What is expected
Write the entries out again in full and unchanged, dropping every image.

Dataset entries

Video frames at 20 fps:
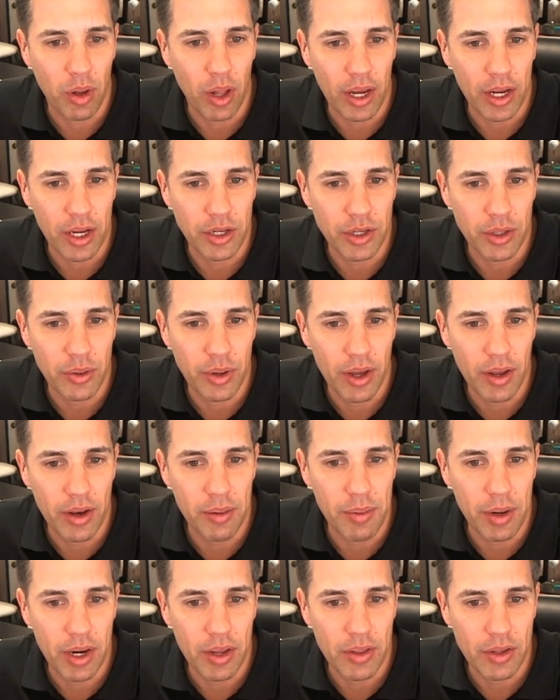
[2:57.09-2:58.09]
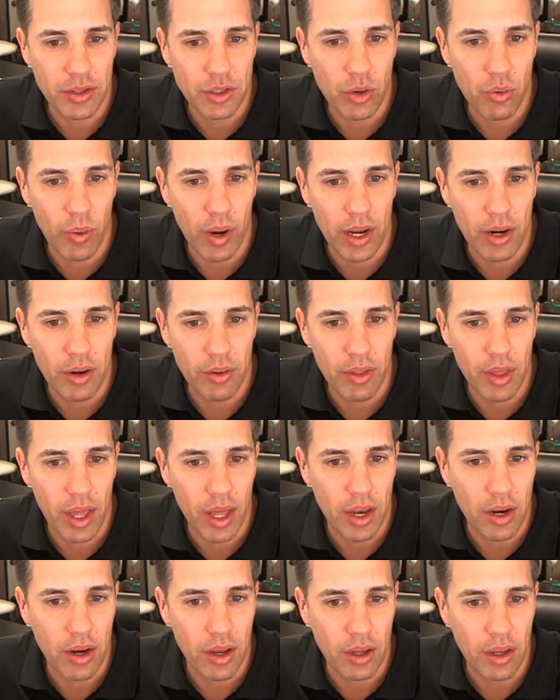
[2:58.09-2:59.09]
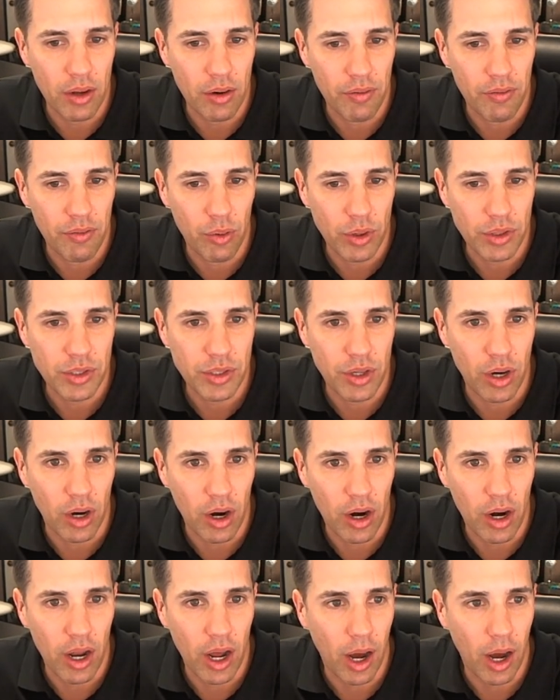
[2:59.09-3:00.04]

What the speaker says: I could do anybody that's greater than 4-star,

Completed task
Video frames at 20 fps:
[2:57.09-2:58.09]
[2:58.09-2:59.09]
[2:59.09-3:00.04]

What the speaker says: I could do anybody that's greater than 4-star,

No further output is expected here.